ARM-software / ComputeLibrary

The Compute Library is a set of computer vision and machine learning functions optimised for both Arm CPUs and GPUs using SIMD technologies.
2.87k stars 782 forks source link

How to Reduce CL target run Time at intialisation stage ( Prepare time) #977

Closed abhajaswal closed 2 years ago

abhajaswal commented 2 years ago

Hello I try to use the ACL 20.2

As you know when we run any example for ACL in iteration Example mobilenet SSD v1 -> 1st time call for graph_run(0 takes about 1 min

2nd time onwards the graph run takes about 92 ms.

As i understand 1st time ACL creates the pipeline and memory/buffers etc , so it takes time , but is there any way i can reduce the 1st time initialisation time?

abhajaswal commented 2 years ago

Dear team,

Could you let me know what could be the root cause? Does the pipline creation takes more time?

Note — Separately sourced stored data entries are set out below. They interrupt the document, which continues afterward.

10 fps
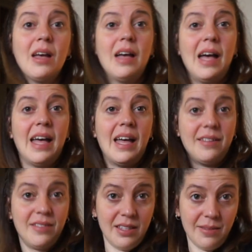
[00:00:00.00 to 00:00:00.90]

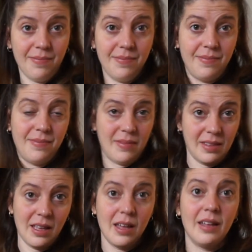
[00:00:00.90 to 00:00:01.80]
and
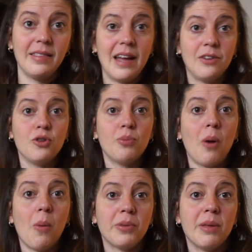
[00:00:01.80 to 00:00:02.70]
then you
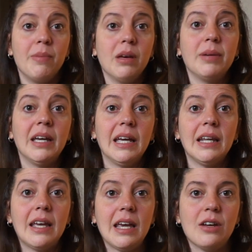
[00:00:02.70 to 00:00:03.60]
pop the baby in
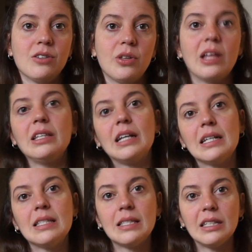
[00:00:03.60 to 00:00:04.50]
here so that he
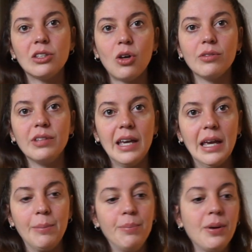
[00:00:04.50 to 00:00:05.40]
can sit on the
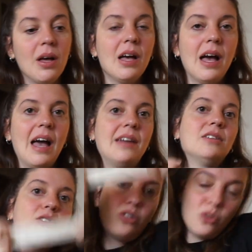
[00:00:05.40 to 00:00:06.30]
hip, and
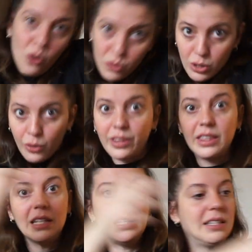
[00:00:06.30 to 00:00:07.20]
it's so
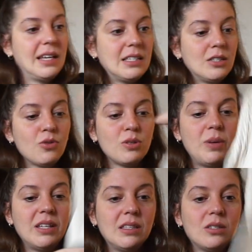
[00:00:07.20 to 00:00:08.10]
thin, it takes no
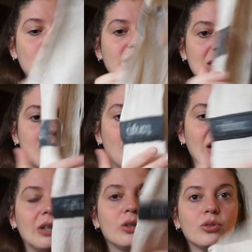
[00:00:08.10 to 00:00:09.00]
space, so it's
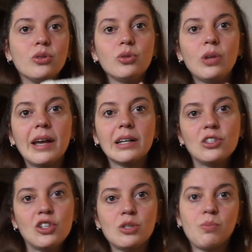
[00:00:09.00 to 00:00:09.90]
really good to like
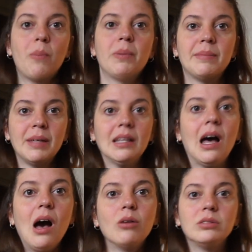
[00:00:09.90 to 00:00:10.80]
just pop him in,
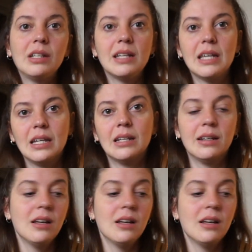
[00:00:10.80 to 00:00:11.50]
out and in.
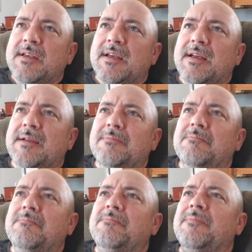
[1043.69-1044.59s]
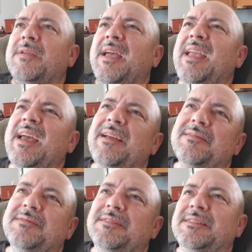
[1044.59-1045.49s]
Maybe
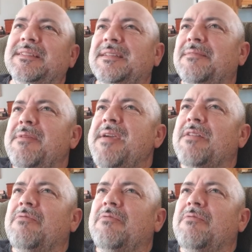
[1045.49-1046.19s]
I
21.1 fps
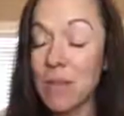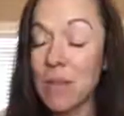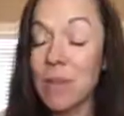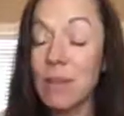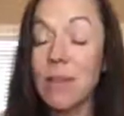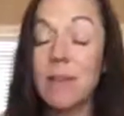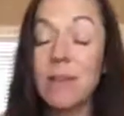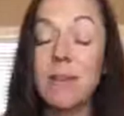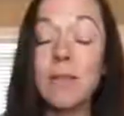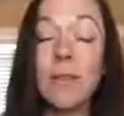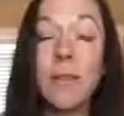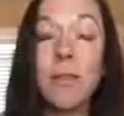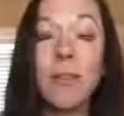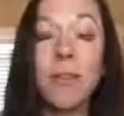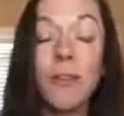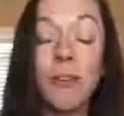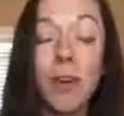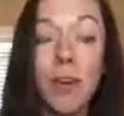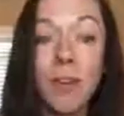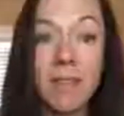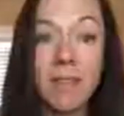So the
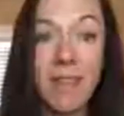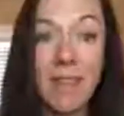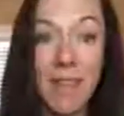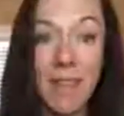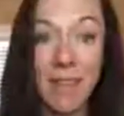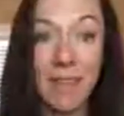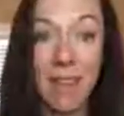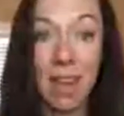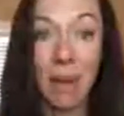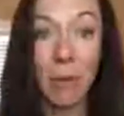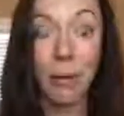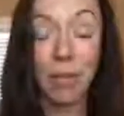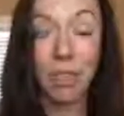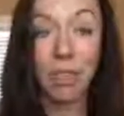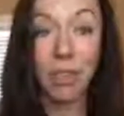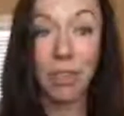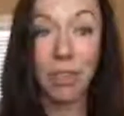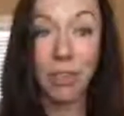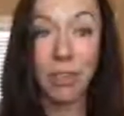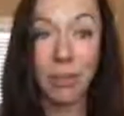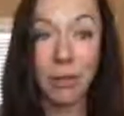first thing that I want
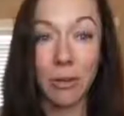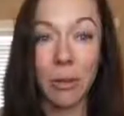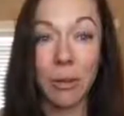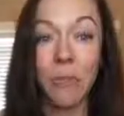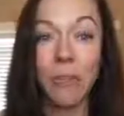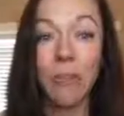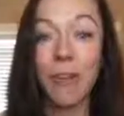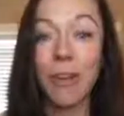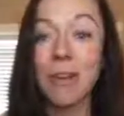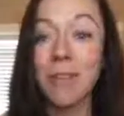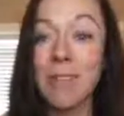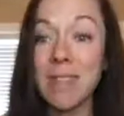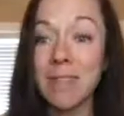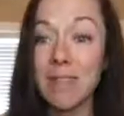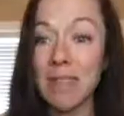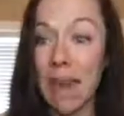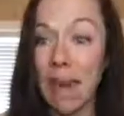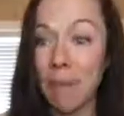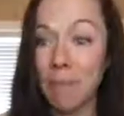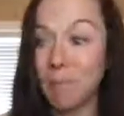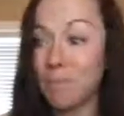you to do, the first
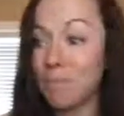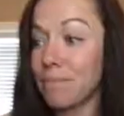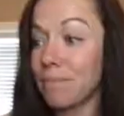step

I need to review the usage of the ARMNN further , but in case prepare takes lot of time then i need an understanding about it.

Tiime taken by ARMNN CPU to prepare : 992ms ARMNN GPU : 9607ms

Tiime taken by opensource tflite CPU plugin : 44ms

morgolock commented 2 years ago

Hi @abhajaswal

Could you please try with the latest release 22.05? There have been some improvements in the startup time since 20.02.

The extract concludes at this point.